What debt percentage is?

Suppose you only have a valid credit card account and you owe $5,000 on that account. The credit card company (assume A) has a total credit limit of $10,000. For this account, your debt is 50% of your total credit line. We’ll call this your “debt percentage”.

How to deal with the original account?

One day you find out that another credit card company B has a fixed interest rate of half that of your current card company A! To save money, you decide to apply for B’s credit card and transfer your $5,000 balance from A to B. How to deal with account A after balance transfer?

If Credit Card A has been in use for two years or more, and you have maintained a good credit history, it is probably in your best interest to keep your account A open (even if you don’t use it), especially credit limit of credit card B is lower than credit card A. Because increasing your “debt percentage” is bad for your credit score.

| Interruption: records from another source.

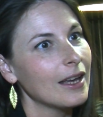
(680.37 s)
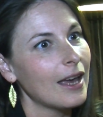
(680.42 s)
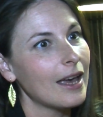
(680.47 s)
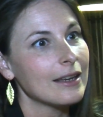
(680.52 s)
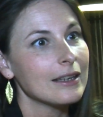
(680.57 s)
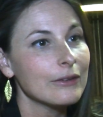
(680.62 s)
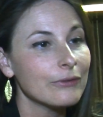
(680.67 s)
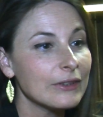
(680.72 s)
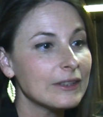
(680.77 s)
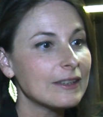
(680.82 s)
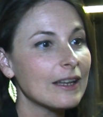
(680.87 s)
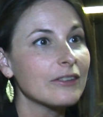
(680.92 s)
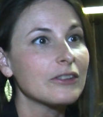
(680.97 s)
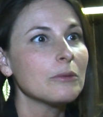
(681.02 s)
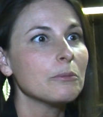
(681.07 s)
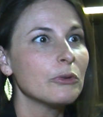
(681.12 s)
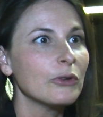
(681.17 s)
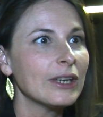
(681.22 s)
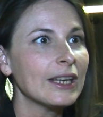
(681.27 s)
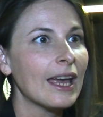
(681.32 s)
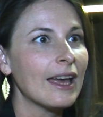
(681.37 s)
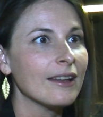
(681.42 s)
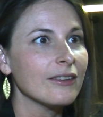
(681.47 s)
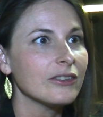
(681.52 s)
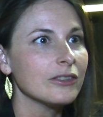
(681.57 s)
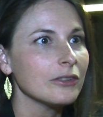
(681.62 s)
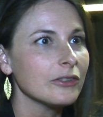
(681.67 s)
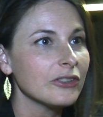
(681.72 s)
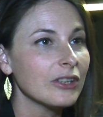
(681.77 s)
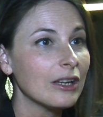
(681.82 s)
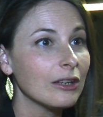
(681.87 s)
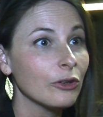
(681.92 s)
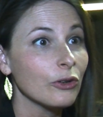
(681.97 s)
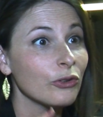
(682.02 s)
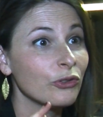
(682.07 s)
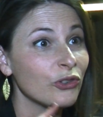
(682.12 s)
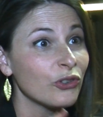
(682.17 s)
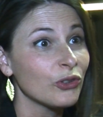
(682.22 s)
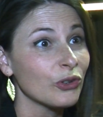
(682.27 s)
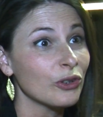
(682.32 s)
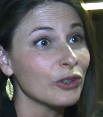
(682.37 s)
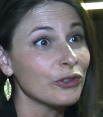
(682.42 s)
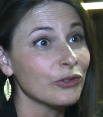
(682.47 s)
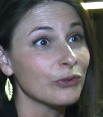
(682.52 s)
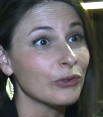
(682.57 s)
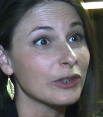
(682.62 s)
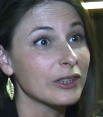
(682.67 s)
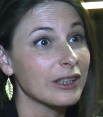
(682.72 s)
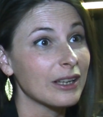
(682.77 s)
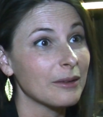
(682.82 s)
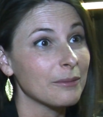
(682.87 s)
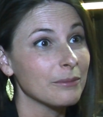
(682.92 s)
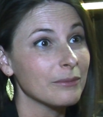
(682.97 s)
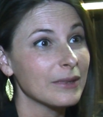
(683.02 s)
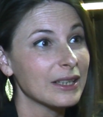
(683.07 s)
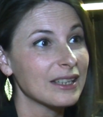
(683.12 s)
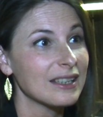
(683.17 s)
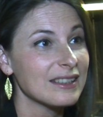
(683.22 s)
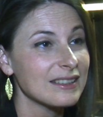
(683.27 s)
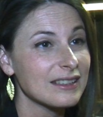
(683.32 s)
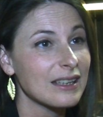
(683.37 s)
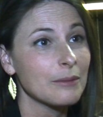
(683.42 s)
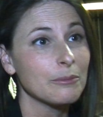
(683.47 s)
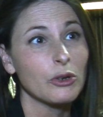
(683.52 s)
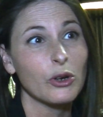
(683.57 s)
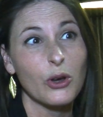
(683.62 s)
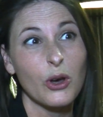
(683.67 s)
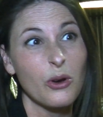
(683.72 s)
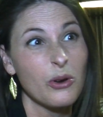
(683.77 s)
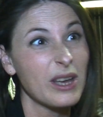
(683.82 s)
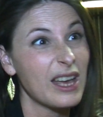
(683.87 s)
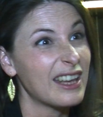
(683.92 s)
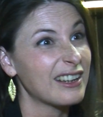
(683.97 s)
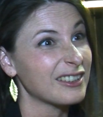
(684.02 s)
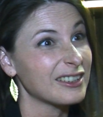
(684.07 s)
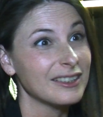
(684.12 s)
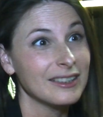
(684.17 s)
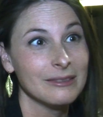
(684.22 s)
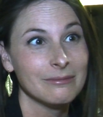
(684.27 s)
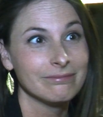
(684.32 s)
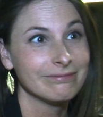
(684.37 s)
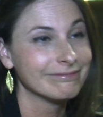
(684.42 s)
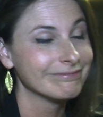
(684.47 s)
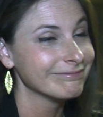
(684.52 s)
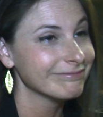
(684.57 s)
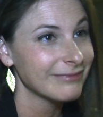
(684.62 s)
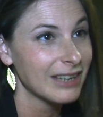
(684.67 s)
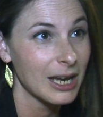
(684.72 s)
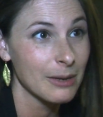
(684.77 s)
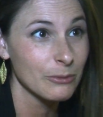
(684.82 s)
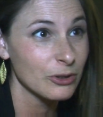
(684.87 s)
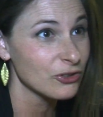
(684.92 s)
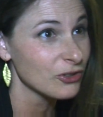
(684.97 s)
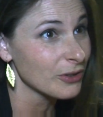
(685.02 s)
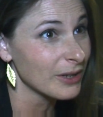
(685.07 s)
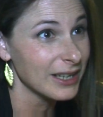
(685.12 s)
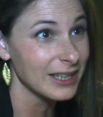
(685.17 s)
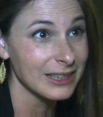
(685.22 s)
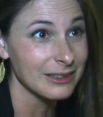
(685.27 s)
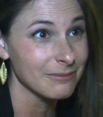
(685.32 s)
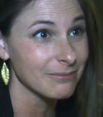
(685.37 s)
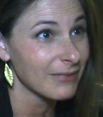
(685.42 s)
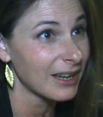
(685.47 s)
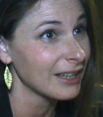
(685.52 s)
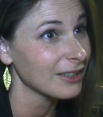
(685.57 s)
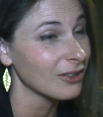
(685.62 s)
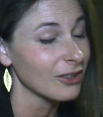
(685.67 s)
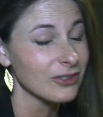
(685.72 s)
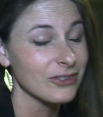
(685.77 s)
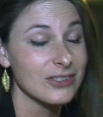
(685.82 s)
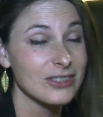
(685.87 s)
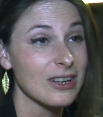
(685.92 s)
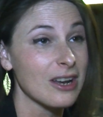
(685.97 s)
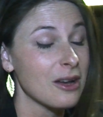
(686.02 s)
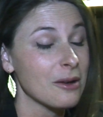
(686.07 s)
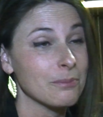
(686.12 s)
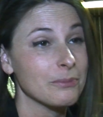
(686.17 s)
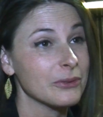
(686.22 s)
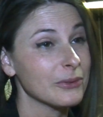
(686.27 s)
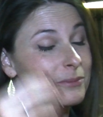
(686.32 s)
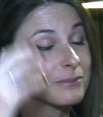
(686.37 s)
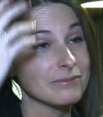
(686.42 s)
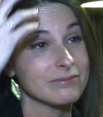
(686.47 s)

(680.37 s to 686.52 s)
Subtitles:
And if it doesn't bring answers, I'll go search for them because I'm a go-getter. I'm a train. I don't stop.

If you keep both accounts open, you will have a total credit limit of $10,000+. With $5,000 in debt on your B card, and no balance in your original A account, your debt percentage will be less than 50%.

The other scenario is that assuming your credit limit at B remains the same and you close your credit account A. The percentage of debt is still 50%, just as it was at the beginning. But add in a newly acquired credit card with almost no payment history, your credit score will almost certainly decline, at least until you have a longer payment history on your new account.
Obviously, for this example, it would be better for both accounts to remain open.

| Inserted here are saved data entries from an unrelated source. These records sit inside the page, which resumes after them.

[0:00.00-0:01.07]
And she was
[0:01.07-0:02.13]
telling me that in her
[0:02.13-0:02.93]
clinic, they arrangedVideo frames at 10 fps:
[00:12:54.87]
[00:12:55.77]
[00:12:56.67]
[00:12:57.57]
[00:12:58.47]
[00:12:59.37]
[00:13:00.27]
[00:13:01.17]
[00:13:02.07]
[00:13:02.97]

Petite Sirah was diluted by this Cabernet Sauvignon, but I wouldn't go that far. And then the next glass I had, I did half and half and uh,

Keep lower debt percentage

If you don’t want your credit score to drop that try to avoid doing anything to increase your percentage of debt. A lower percentage of debt may offset your lower score from getting a new credit card. And even if your “revolving credit” carries the same amount of debt, a lower percentage always looks better. Your credit report will look better in the future, too.

But it’s not advisable to apply for more credit than you need in order to lower your debt percentage to help your credit score. Getting any new credit usually lowers your credit score slightly, at least for a while. Applying for credit too much and too often almost always has a negative impact on your credit score, which is not what you want. Trying to pay off this debt is the right thing to do.

Information is the key for balance transfers to have a positive affect on your credit score. The right way to do will save interest without damaging your credit score.